If it is not in contact with the water, it shouldn't be a problem (thinking about the regulator end here). In water, copper and zinc will slowly dissolve. This dissolution is accelerated the more acidic the water. Since CO2 increases the acidity it would increase the dissolution. 

In all, if you feel you have to use a brass fitting I wouldn't worry about the levels of copper and zinc - they should not become a problem. However, I'd suggest an alternative if using it will cause you to worry in the future.

Here is an old article discussing the dissolution into standing water. Their concern is exceeding drinking water standards which are quite low: Trace Metal Contamination From Brass Fittings on JSTOR


----------



## WaterLife (Jul 1, 2015)

Thanks for the reply. I attached a couple pics (not my pics) to give a visual idea of where the brass fitting would be on either a Rex Griggs or Cerges CO2 reactor.

The first pic, the water flows from the top nylon barb fitting, down the PVC pipe and out of the bottom nylon barb fitting. (From top to bottom)
The second pic, water flows from the right-hand side barb fitting (B), through the Tee (E), through the rest of the fitting/valves, down and up through the reactor housing and exiting toward the left-hand side barb fitting. (From right to left)

The only brass fittings you see would be in identical locations where I would have placed them. So from the locations of the co2 inlet and based on the water flow, I don't think there would be a constant stream of water flowing against the brass fittings, but I would think at the very least, there would be constant moisture on the fittings (probably some splashing too), so maybe not the same rate of dissolution as a higher flow constantly in contact, but still some.

Is there any known amount of how much copper would disassociate over X amount of time and what copper levels may be harmful to fish or plants.
I did hope to be able to house inverts (snails at least, but possibly shrimps as well).


Only non-brass fitting I could find locally that was a suitable size for the CO2 line (standard air line tubing size, 5mm, 1/4 OD, 3/16 ID?) was this quick connect fitting typically used for R/O water systems. It fits, but I'm not all too confident that it creates an air tight seal (leak co2, or maybe even water if pressure in the reactor builds up too much, maybe even popping off entirely?). Anyone know if it's a good option? I have seen some CO2 regulators (CO2Art) that are built using similar quick connects from the needle valves for the co2 line so I assume it is a air/gas tight seal? (tubing fits, but the play/wiggle-room in the line at the connection isn't the most reassuring air-tight, snug fit feeling)
Quick Connect 1/4 in. x 1/2 in. Plastic MIP Adaptor-PL-3007 - The Home Depot

I can probably find nylon/plastic 3/16" ID barb fittings online, but this was a same day build and use reactor. I can simply unthread either the brass or quick connect once proper size nylon barbed fittings come in, but wanted to know how true co2/brass chemical reaction was. Looks like I will play it safe than sorry, to avoid any worries. I will order some nylon barbs.

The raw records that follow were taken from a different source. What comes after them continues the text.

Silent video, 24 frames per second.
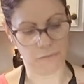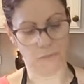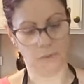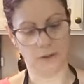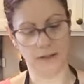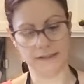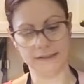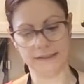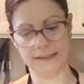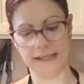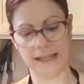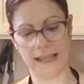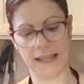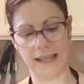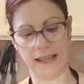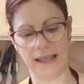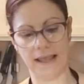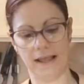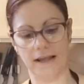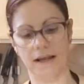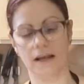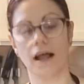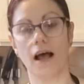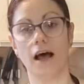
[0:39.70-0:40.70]
one
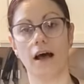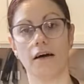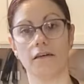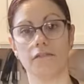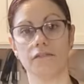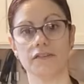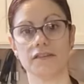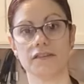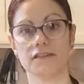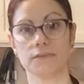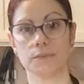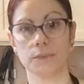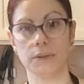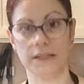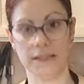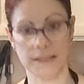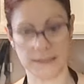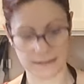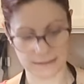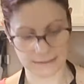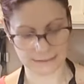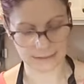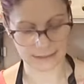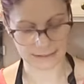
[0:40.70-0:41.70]
can of
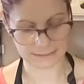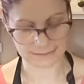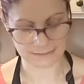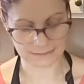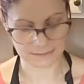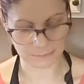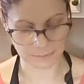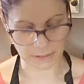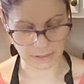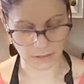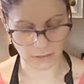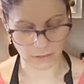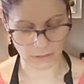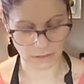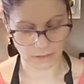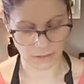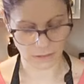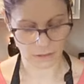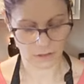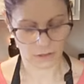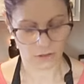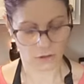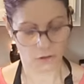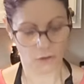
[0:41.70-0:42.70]
sweetened condensed milk,
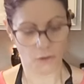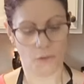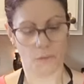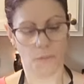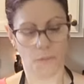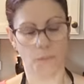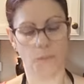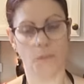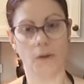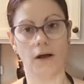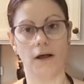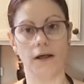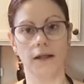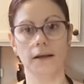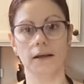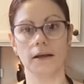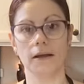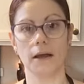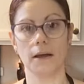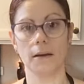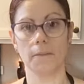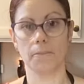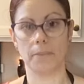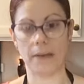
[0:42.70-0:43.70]
one
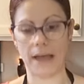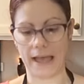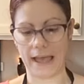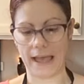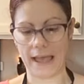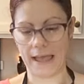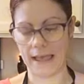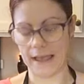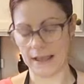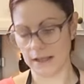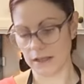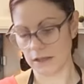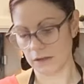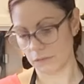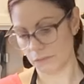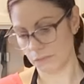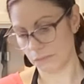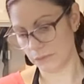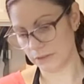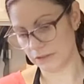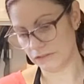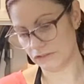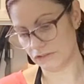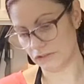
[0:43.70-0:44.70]
bag,
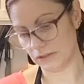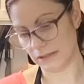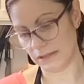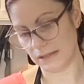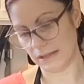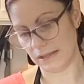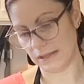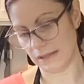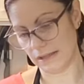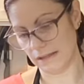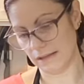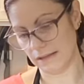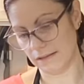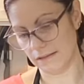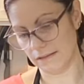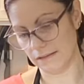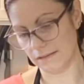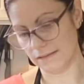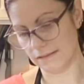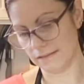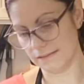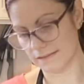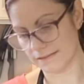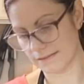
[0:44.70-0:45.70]
which
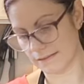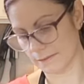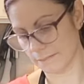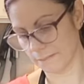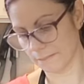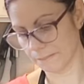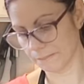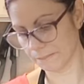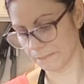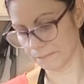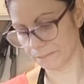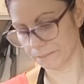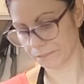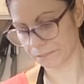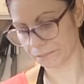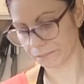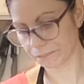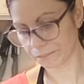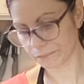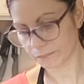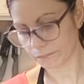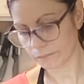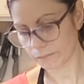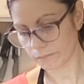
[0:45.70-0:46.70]
is
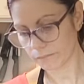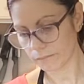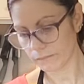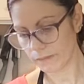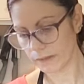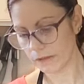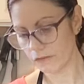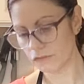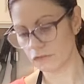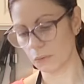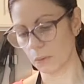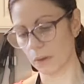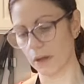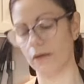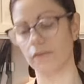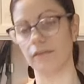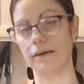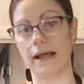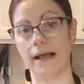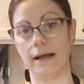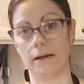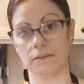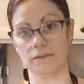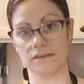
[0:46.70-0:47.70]
12
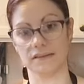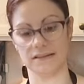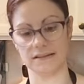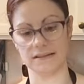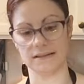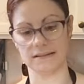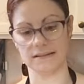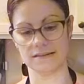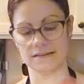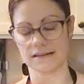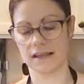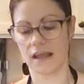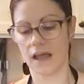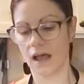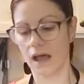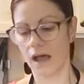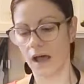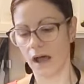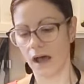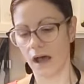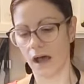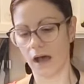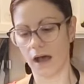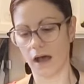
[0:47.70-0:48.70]
ounces
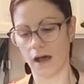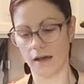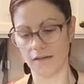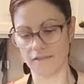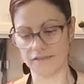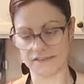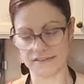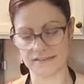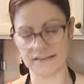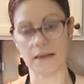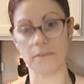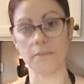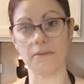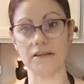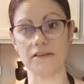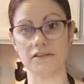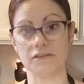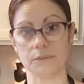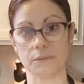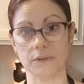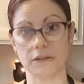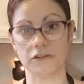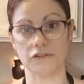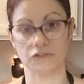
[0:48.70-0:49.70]
of
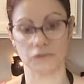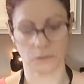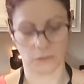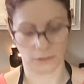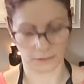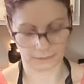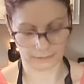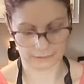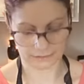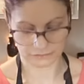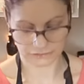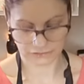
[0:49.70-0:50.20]
semi-sweet chocolate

Still open to hear others out.

EDIT: Just wanted to add that my pH is 7.4 before co2 injection, then the 1 point pH drop down to 6.4 for 30 ppm dissolved co2.


----------



## PlantedRich (Jul 21, 2010)

A couple points that may mean a lot? 
One is how much contact there is between our water and all kinds of metal. From the time it is pumped to several weeks later it almost all runs in various metals. Iron, steel, copper, and brass as common. In some areas lead also! Your faucets are quite likely to be brass even if plastic on the outside. 
Two is that the major regulators are brass as it is very resistant to corrosion. Good enough for the navy and ships. 
These two items, combined with the amount of water changing I do, leaves me with little worry about my fish. I do not keep sensitive items, though. 
If it were a major concern, I would move to plastic that is available from these: 
Arkansas plastics (Arkplas?) 
US plastics?
Grainger? 
Johnstone supply? 
A well stocked local wholesale place should have all the common items that we use.


----------



## Mercury1010 (May 31, 2018)

so if the reaction is mainly a problem when running water through brass or copper piping, is there any potential danger in running co2 through copper piping without water present?


----------